All the while that he was starting up these magazines, Dave Eggers was staying up late at night trying to write a book about the death of his parents and the effect that it had on his life. But as he wrote it, he began to include all his own doubts about whether writing about his parents' deaths was an act of vanity. That book grew into his memoir, A Heartbreaking Work of Staggering Genius, which became a big best seller in 2000.

Eggers has gone on to write a collection of short stories, How We Are Hungry (2004), and two novels, You Shall Know Our Velocity (2002) and What Is the What (2006). He also founded a writing center for young people in San Francisco called 826 Valencia, which has grown into a national organization designed to help and encourage young people to write.

It's the birthday of Jack Kerouac, (books by this author) born Jean-Louis Kerouac in Lowell, Massachusetts (1922). He was part of the "Beat Generation," and he came up with the name. He said, "To me, it meant being poor, like sleeping in the subways ... and yet being illuminated and having illuminated ideas about apocalypse and all that." Later, Kerouac decided that "beat" stood for "beatific."

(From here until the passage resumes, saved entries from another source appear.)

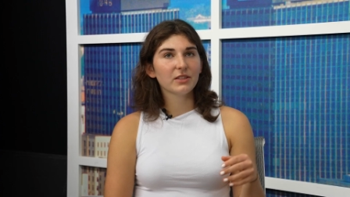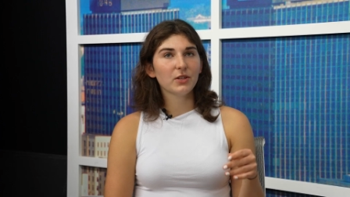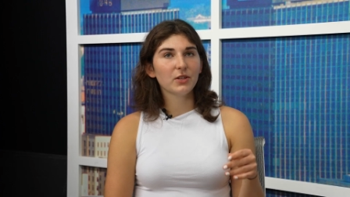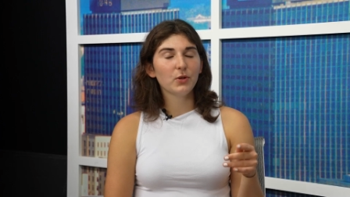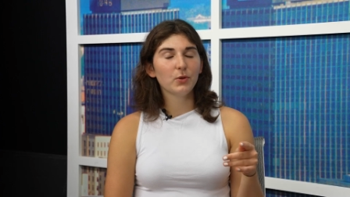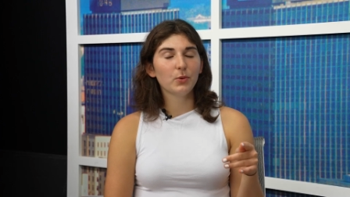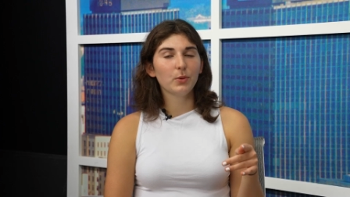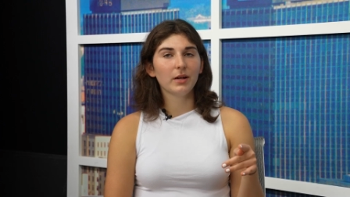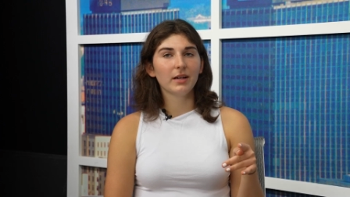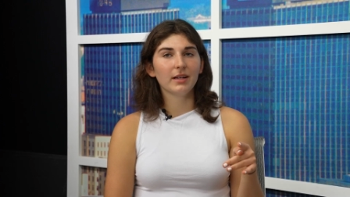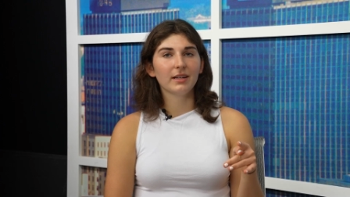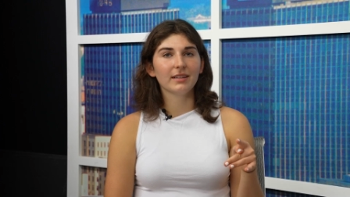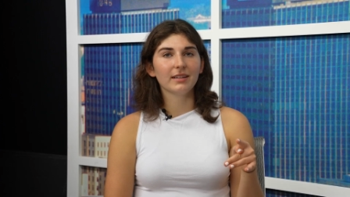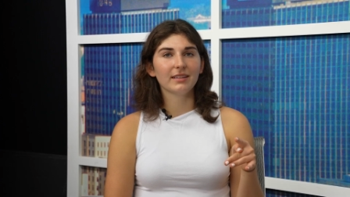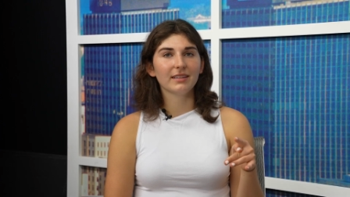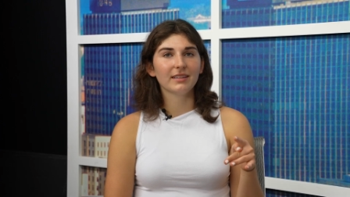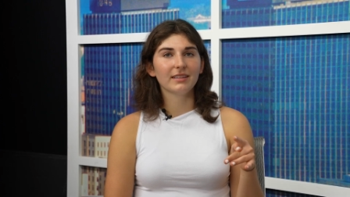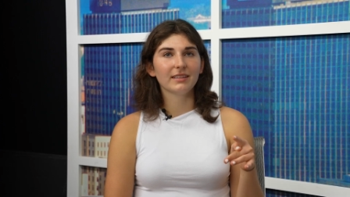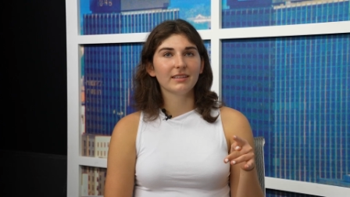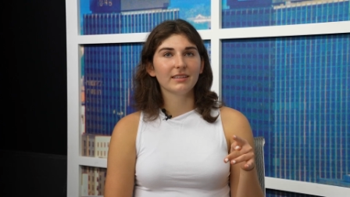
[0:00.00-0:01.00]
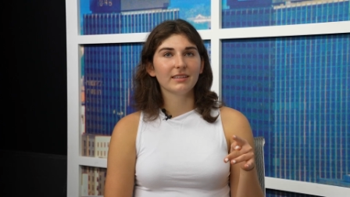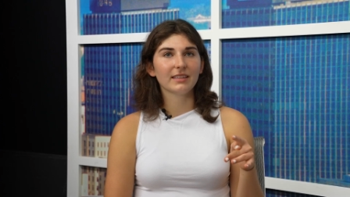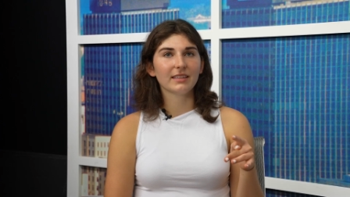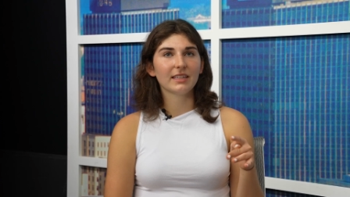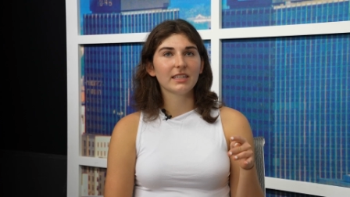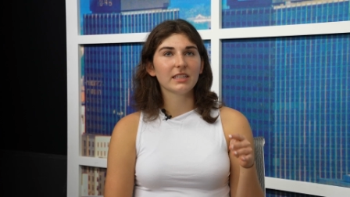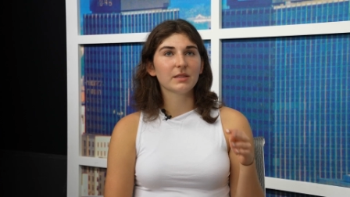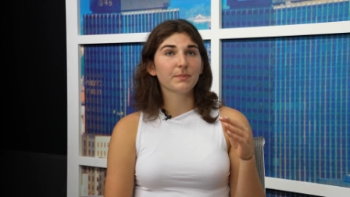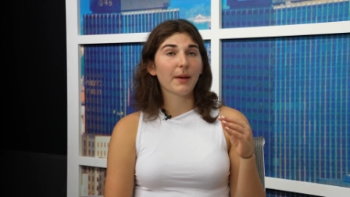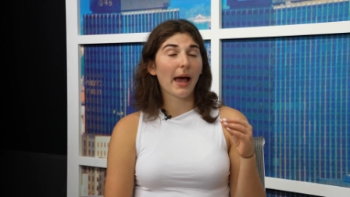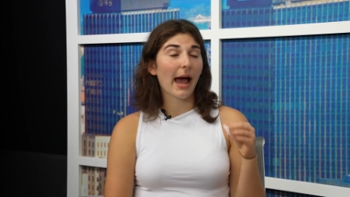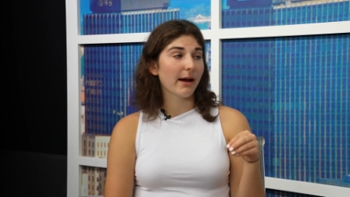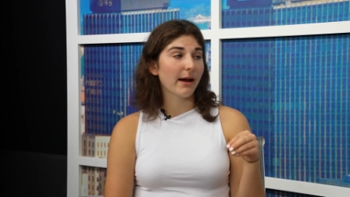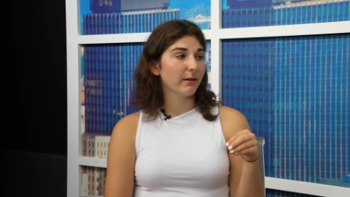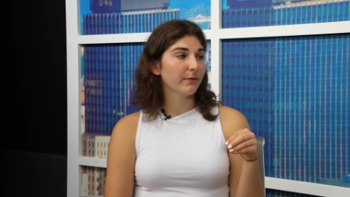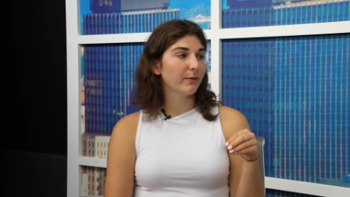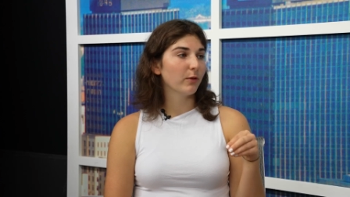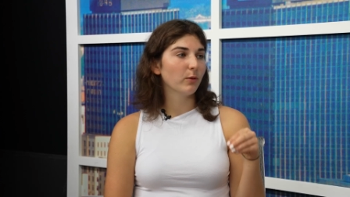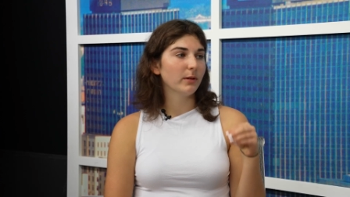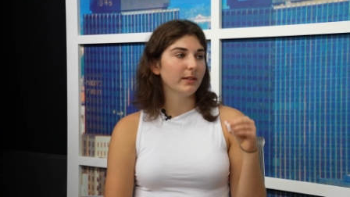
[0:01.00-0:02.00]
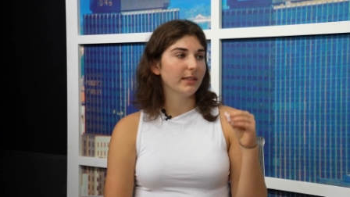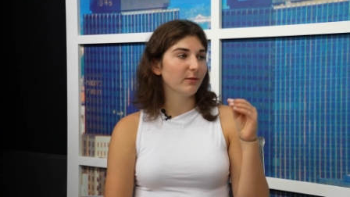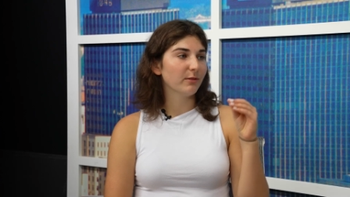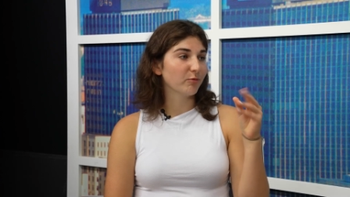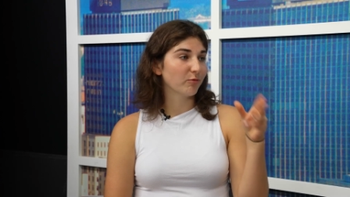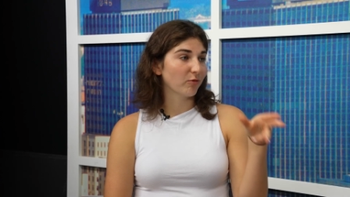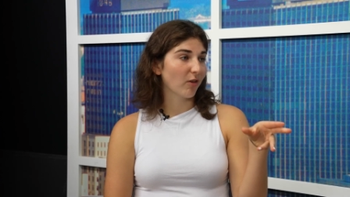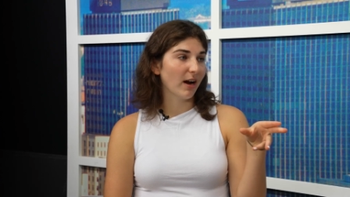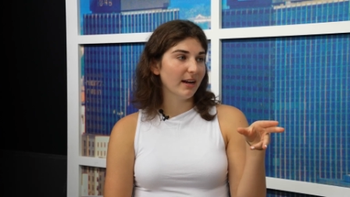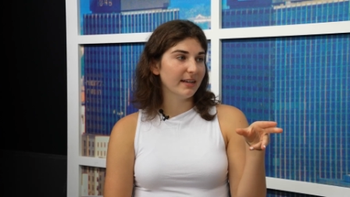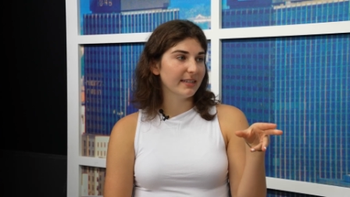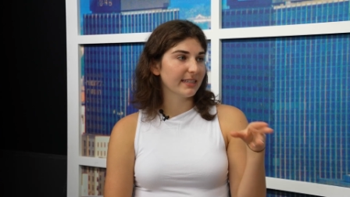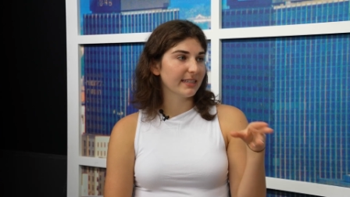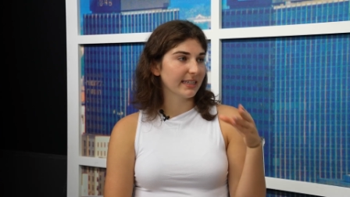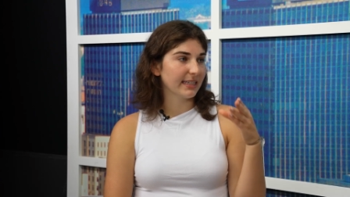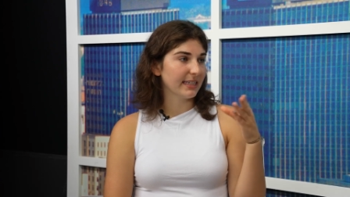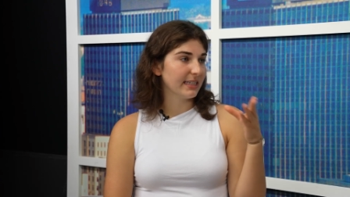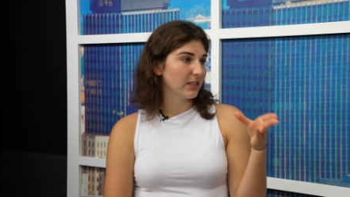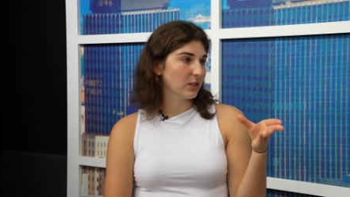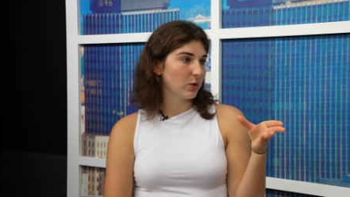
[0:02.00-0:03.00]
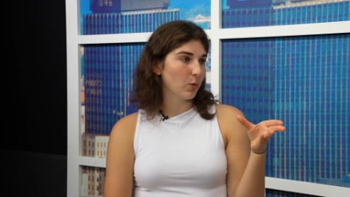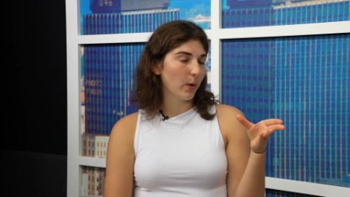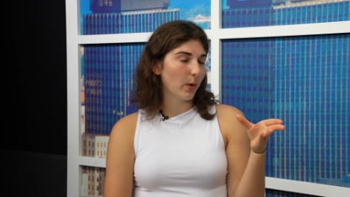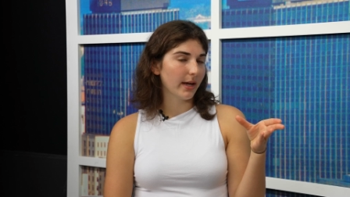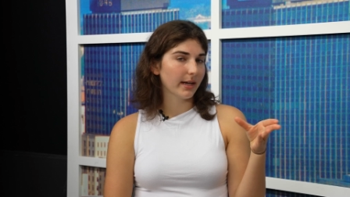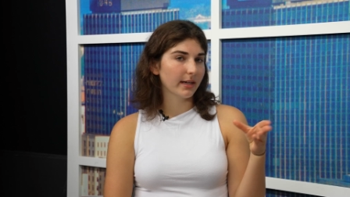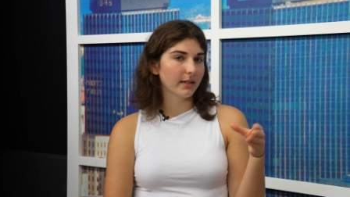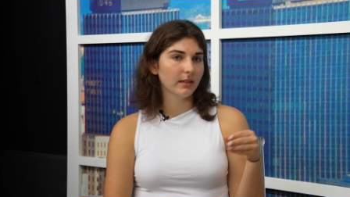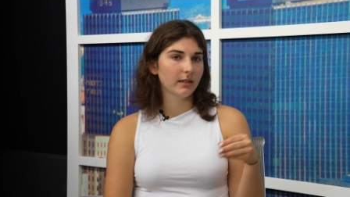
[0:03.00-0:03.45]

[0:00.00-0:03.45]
Tua, he's powerful and he runs like he's quick,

His parents were from French-speaking Quebec, and he did not start learning English until grade school. He skipped second and third grades, and as a 16-year-old senior, he ditched class in order to go alone to the public library and read what he wanted: Hugo, Goethe, Hemingway, William Saroyan, Thomas Wolfe, history books, the Encyclopedia Britannica, and books of chess problems. He was a good football player and received a scholarship to Columbia University, but he broke his leg in the first season and didn't play anymore. He dropped out of Columbia, joined the Merchant Marine and then the Navy, and was given a psychiatric discharge after only two months, having been labeled as a "schizoid personality." The next fall, he went back to Columbia where he dropped out again almost immediately, but kept his apartment near campus and it became a gathering place for young intellectuals. During that time, he met Allen Ginsberg, William S. Burroughs, Carl Solomon, Neal Cassady, and others who would help found the Beat Movement.

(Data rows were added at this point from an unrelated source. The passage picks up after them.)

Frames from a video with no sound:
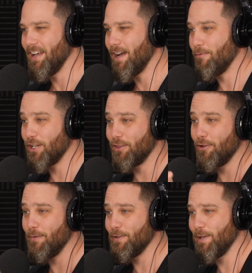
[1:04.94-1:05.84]
which I
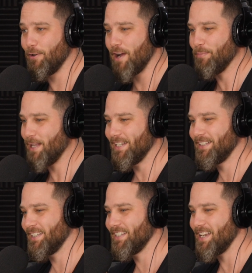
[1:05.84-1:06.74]
thought would be a great place
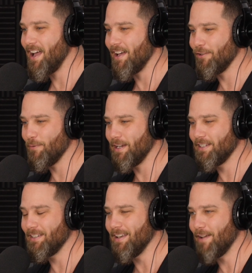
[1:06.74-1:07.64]
to start. I thought we could
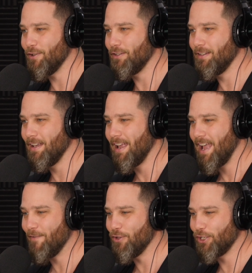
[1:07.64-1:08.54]
just
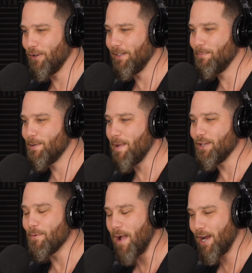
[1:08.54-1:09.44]
have you share a little bit about
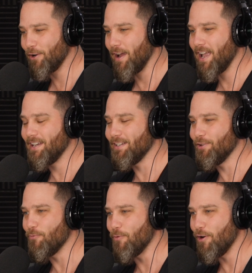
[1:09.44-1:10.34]
your background and
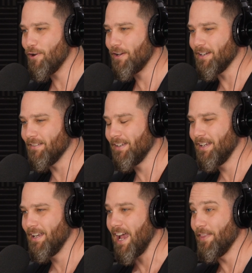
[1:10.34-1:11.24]
your work and
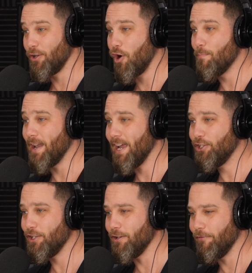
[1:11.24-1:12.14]
the
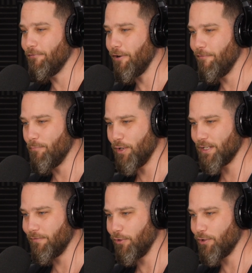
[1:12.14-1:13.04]
combination of
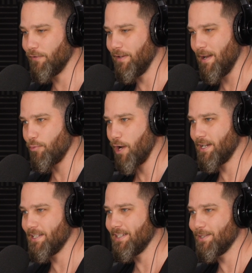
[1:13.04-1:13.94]
Buddhist philosophy and
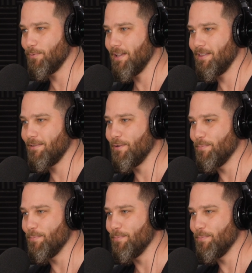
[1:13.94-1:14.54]
practices with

He spent the next seven years hitchhiking around the United States and Mexico, and in 1949 he and his friend Neal Cassady drove a Cadillac limousine from California to Chicago, going over 100 miles an hour on two-lane roads until the speedometer broke. In 1951, he sat at his kitchen table, taped sheets of Chinese art paper together to make a long roll, and wrote the story of Cassady and their trips. It had no paragraphs and very little punctuation. Allen Ginsberg called it "a magnificent single paragraph several blocks long, rolling, like the road itself." It took him only three weeks to complete and became his novel On the Road (1957).

It's the birthday of playwright Edward Albee, (books by this author) born in 1928. He worked a series of odd jobs including selling music and books, working as an office assistant and a hotel barman, and then his favorite job: a Western Union messenger, about which he said, "It kept you out in the air and it was a nice job because it could never possibly become a career."

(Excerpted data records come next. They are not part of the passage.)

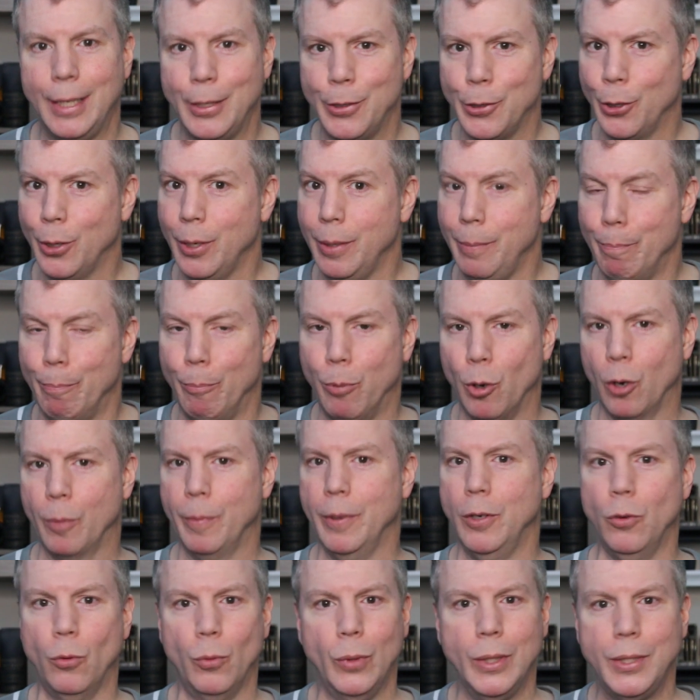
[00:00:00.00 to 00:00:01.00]
leather and
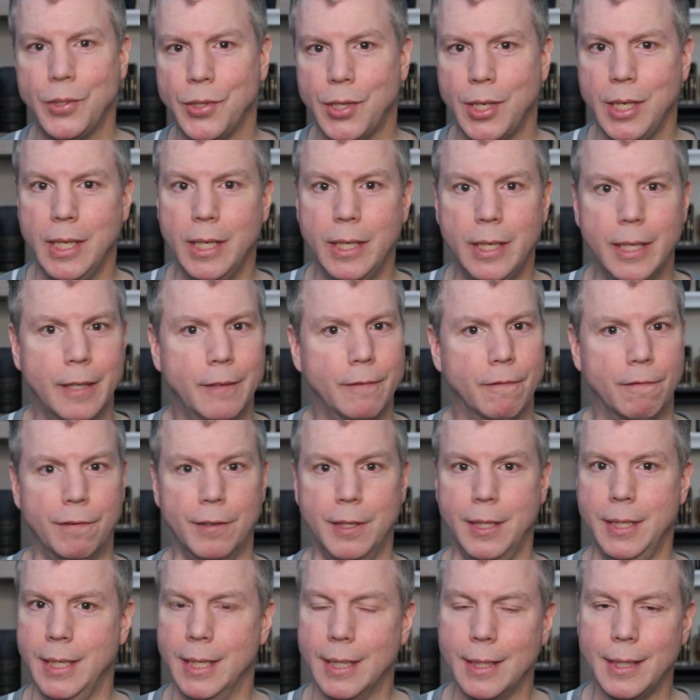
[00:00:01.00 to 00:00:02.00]
bourbon whiskey and
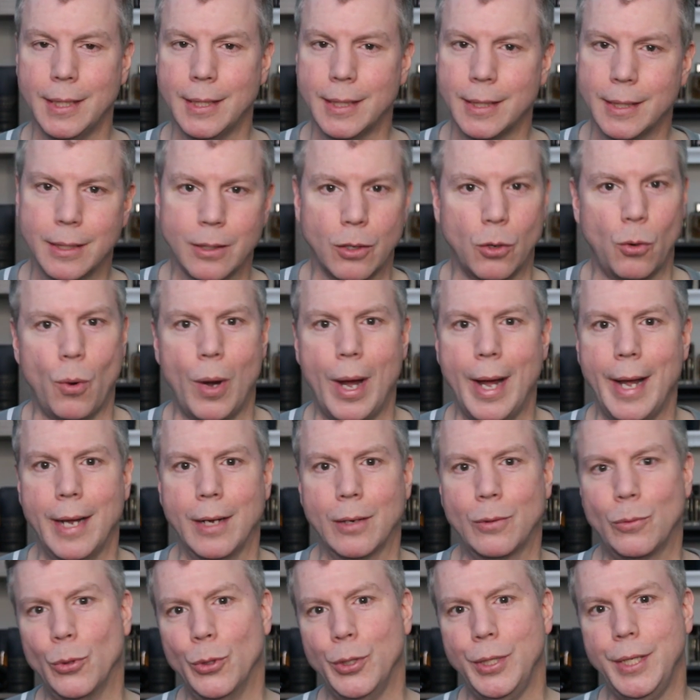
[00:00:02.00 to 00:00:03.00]
vanilla,
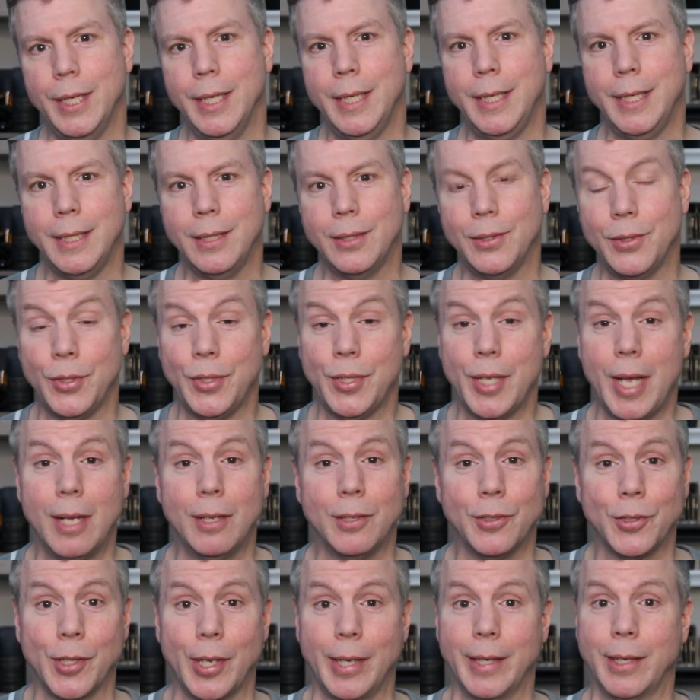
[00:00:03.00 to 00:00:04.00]
guaiac wood in it
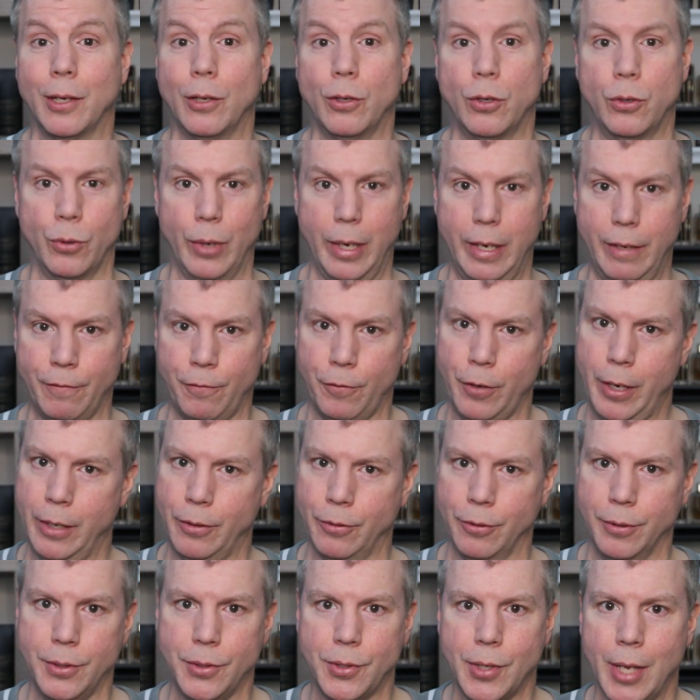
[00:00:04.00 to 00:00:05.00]
sounds like a great
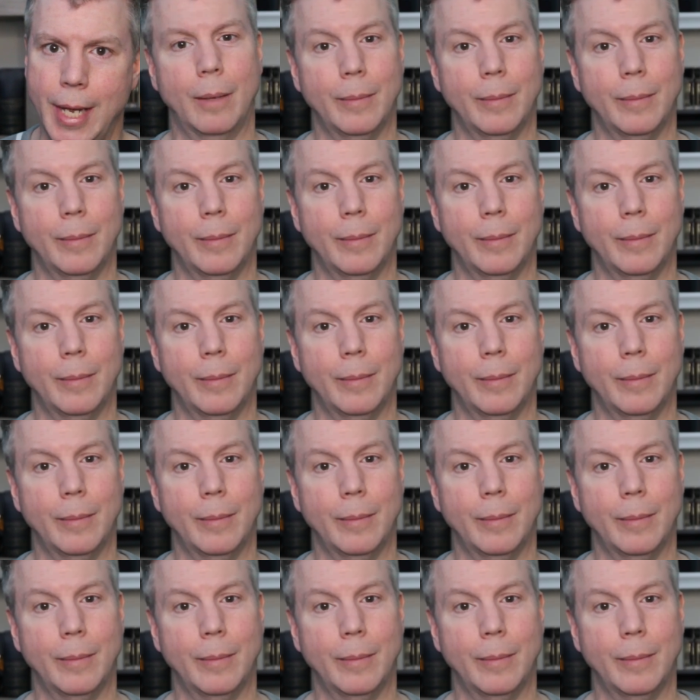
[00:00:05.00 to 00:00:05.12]
fragrance.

During this time, he frequently attended modern art exhibitions, concerts, and plays in New York City and, inspired by the emerging Theatre of the Absurd, he quit his job and in three weeks wrote The Zoo Story (1958), a one-act, two-man play about strangers who meet in Central Park. It was at first rejected by New York producers, premiered in Germany, and then staged the next year in New York's Greenwich Village.

He wrote a few more one act plays and then his first full-length play, Who's Afraid of Virginia Woolf? (1962), the work for which he is best known. The title is taken from graffiti he saw on a mirror at a New York bar. In its first season, the play's profanity shocked some audience members, and one critic called it an "exercise in depraved obscenity," but it was largely popular with critics and audiences, ran for 644 performances, and won many awards. A film version starring Elizabeth Taylor and Richard Burton came out in 1966.